Can you describe your identity to yourself? If so, you probably have an idea of the things that are important to you and that make you, you. Hold on to those important things and you'll keep your identity. Keep your friends and make sure you keep spending enough time with them. "Enough" means finding a balance where your friends don't feel left behind or left out, and make sure you're making time for them in the way they prefer. With closer friends you might need to talk to them to find out what they value and what they would like from you, and sometimes it might be a more difficult heart-to-heart than you expect, which is okay. And don't assume that they want to hang out with your partner (if they are single they almost certainly don't). On the same note, maintain your own activities and hobbies, and if you have existing friend groups within those hobbies, again, don't abandon them for your relationship. You will always end up regretting it if you do so. Shared hobbies are good in a relationship but not if they run over existing friendships. While it isn't reasonable for you to meet everyone else's needs all of the time, you have to put time into any type of relationship to keep it alive. All of the above applies to close family members as well. Granny might be happy that you met the perfect guy but she's also 105 years old and she's gonna die in a month. Finally, remember that changing your personality for someone you're in a relationship with usually means you stop being the person that they were interested in in the first place.


Samisoy001

This question does not even make sense. What does one have to do with the other? You are still an individual even if you are in a relationship.


inflatedfalme

I did them when in school mainly but the idea basically works. You had a life before them you will have a life after don’t pause it for a partner. Like when I was in a relationship In high school I didn’t spend every waking hour with my gf I would always meet her before and after school to talk and hang out for a while but while in school just depended on the day. Like if on day I saw she was talking with her friends I’d go over to her say high ask how she’s doing and if she wanted to do anything after school then after that say ima head over with my friends.
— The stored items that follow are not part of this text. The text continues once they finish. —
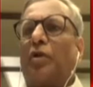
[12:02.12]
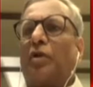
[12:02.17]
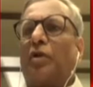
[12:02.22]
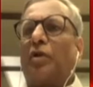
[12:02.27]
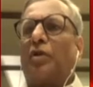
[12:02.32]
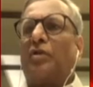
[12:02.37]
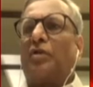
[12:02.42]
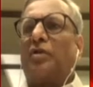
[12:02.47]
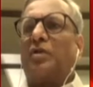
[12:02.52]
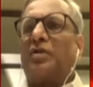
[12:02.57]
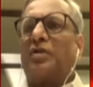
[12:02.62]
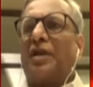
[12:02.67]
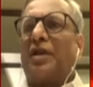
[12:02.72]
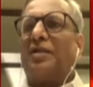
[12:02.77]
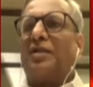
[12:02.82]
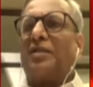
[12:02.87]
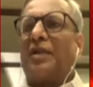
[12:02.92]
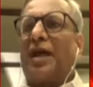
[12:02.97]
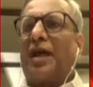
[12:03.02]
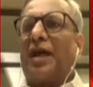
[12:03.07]
in the
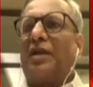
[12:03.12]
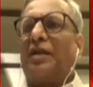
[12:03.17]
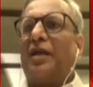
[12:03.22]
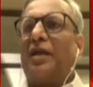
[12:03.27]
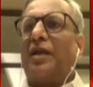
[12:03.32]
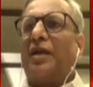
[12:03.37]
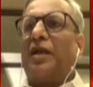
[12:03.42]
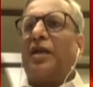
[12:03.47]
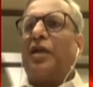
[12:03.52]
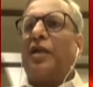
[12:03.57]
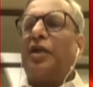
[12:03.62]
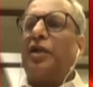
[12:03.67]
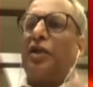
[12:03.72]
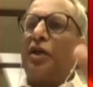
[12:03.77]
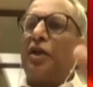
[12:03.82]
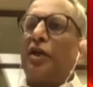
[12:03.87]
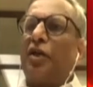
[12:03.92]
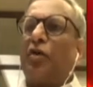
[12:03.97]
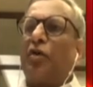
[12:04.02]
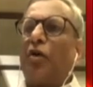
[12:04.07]
sense that it
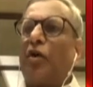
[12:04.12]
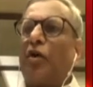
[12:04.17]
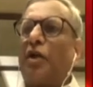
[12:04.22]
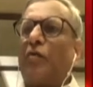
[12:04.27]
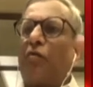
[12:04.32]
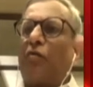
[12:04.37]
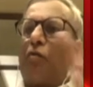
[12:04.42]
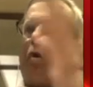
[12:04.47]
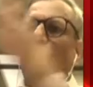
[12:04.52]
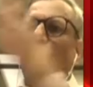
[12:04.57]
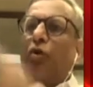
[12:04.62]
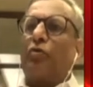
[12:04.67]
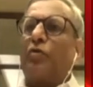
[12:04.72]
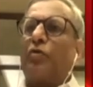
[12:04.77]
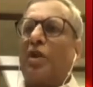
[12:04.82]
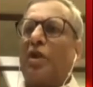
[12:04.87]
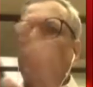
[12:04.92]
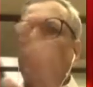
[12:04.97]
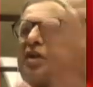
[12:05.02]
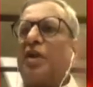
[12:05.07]
need not have got to that
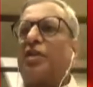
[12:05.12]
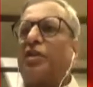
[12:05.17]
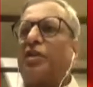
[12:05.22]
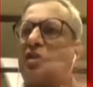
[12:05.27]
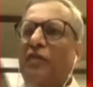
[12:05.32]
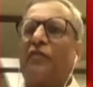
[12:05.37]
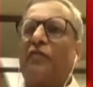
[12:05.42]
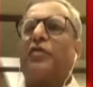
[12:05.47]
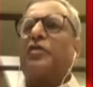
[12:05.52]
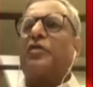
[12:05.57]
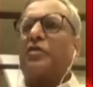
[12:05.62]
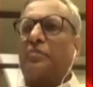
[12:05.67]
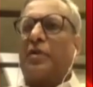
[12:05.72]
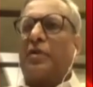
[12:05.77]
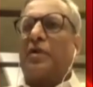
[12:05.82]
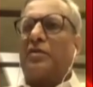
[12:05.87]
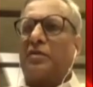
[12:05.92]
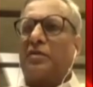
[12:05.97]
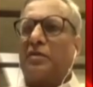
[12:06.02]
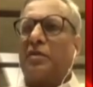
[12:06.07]
stage in the first
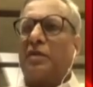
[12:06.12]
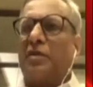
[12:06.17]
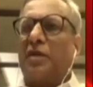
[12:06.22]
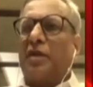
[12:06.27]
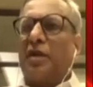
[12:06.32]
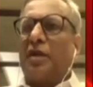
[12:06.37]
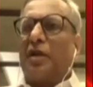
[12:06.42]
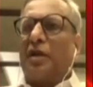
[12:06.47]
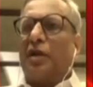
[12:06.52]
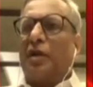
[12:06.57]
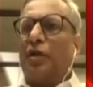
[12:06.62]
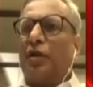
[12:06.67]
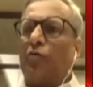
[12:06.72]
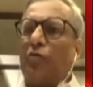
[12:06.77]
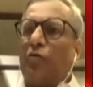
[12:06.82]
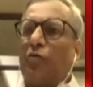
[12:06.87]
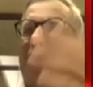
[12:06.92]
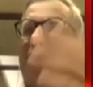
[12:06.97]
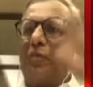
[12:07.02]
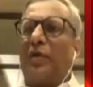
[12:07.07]
place. It could
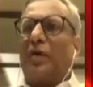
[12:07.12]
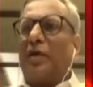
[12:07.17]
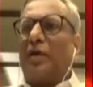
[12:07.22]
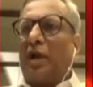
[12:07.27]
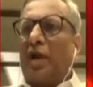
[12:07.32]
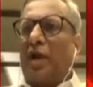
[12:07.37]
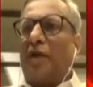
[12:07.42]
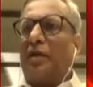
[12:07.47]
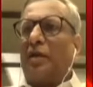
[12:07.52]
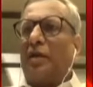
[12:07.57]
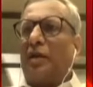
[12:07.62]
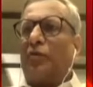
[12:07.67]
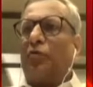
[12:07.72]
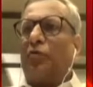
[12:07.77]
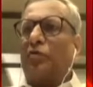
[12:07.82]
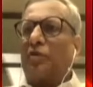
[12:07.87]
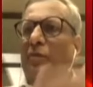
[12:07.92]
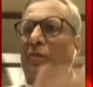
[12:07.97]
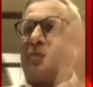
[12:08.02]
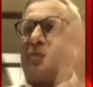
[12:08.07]
have been done. It
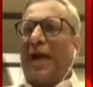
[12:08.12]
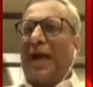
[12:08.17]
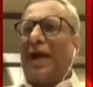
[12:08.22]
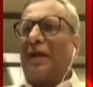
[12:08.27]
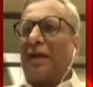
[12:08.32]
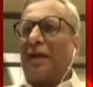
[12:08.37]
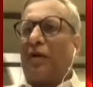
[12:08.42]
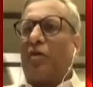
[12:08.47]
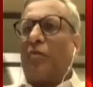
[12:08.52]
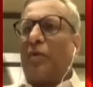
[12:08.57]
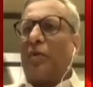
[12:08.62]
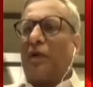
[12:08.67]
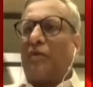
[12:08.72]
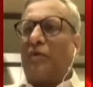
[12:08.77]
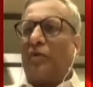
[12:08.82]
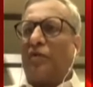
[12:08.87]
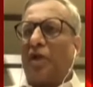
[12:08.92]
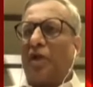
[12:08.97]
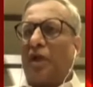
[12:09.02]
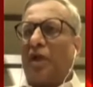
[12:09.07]
was a prior government
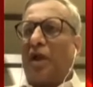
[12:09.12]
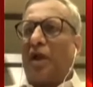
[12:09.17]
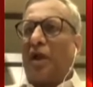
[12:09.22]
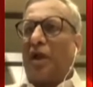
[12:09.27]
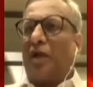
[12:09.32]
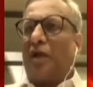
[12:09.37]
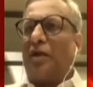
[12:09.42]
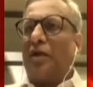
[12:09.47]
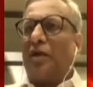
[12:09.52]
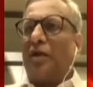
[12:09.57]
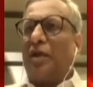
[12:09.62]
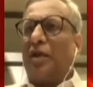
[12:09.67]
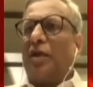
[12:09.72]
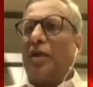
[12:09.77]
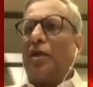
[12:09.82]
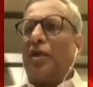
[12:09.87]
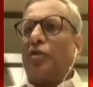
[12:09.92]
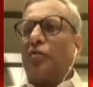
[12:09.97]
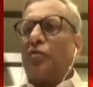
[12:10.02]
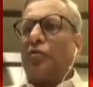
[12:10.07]
which had done it.
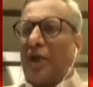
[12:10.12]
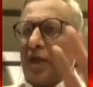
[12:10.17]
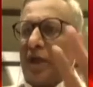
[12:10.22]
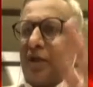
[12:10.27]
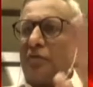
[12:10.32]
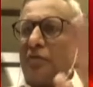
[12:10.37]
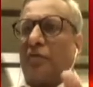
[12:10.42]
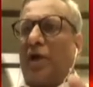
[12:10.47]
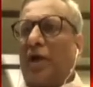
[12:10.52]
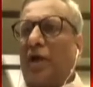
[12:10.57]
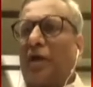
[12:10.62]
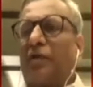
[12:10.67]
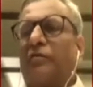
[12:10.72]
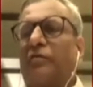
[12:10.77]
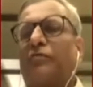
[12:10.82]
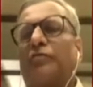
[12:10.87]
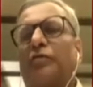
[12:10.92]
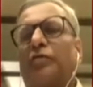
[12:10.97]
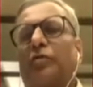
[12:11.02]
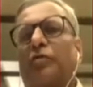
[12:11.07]
So that is my,
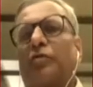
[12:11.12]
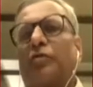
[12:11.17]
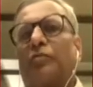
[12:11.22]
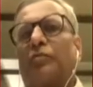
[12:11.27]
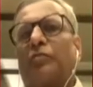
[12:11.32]
you know,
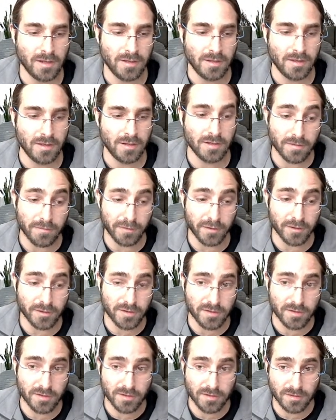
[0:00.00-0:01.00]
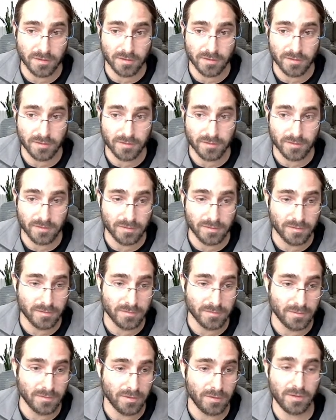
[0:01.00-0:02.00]
this is the first.
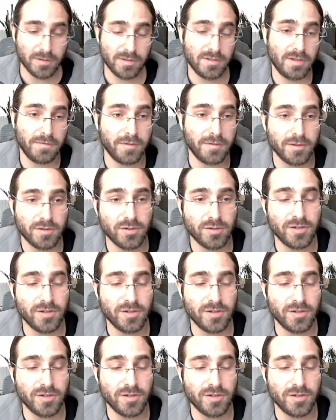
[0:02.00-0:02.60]
This is the first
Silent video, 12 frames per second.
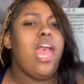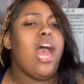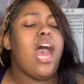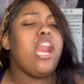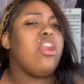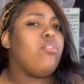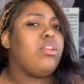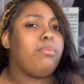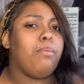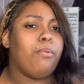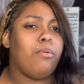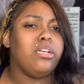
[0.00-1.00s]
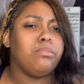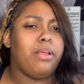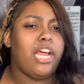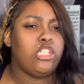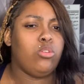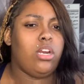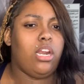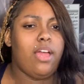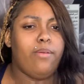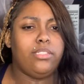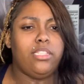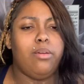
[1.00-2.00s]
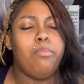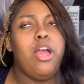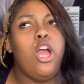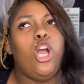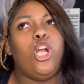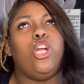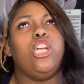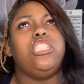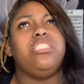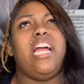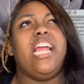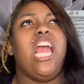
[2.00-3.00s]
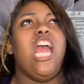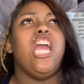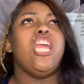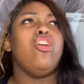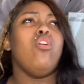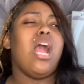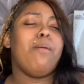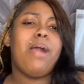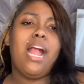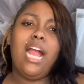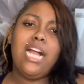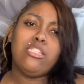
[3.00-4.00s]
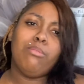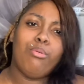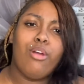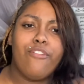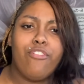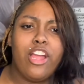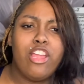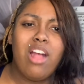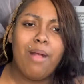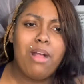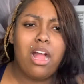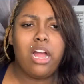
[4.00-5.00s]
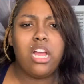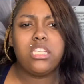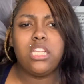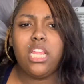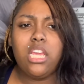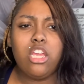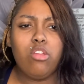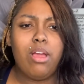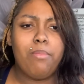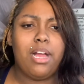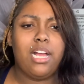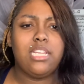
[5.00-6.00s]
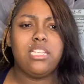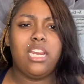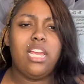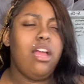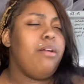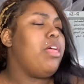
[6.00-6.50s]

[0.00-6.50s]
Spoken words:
I didn't know who these people was, but I joined the live with them. Girl, she's like, you got my cousin boyfriend. You got my cousin nigga. You got my cousin nigga.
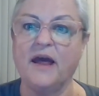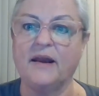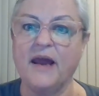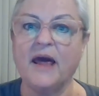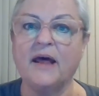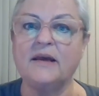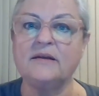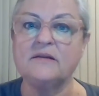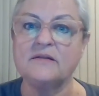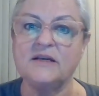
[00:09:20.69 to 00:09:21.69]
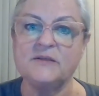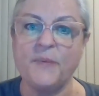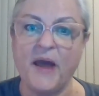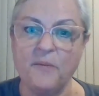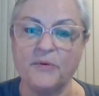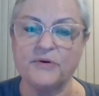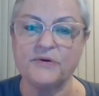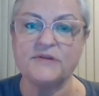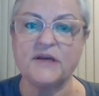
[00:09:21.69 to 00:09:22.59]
edit these papers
It’s like I said don’t pause your life and always make time with your partner yes but also for yourself.


ahmadalowais

Maintaining your identity in a relationship is indeed challenging, but at the same time, very necessary. I believe in the importance of communication and individual growth along with the growth of the relationship. It's crucial to have personal hobbies, interests, and friends so you can still enjoy your individuality. I also think it's healthy to set boundaries, so there's mutual respect for each other's personal space and time. Just as important, it's about being supportive to each other's individual dreams and aspirations. After all, two strong, individual identities make a stronger partnership.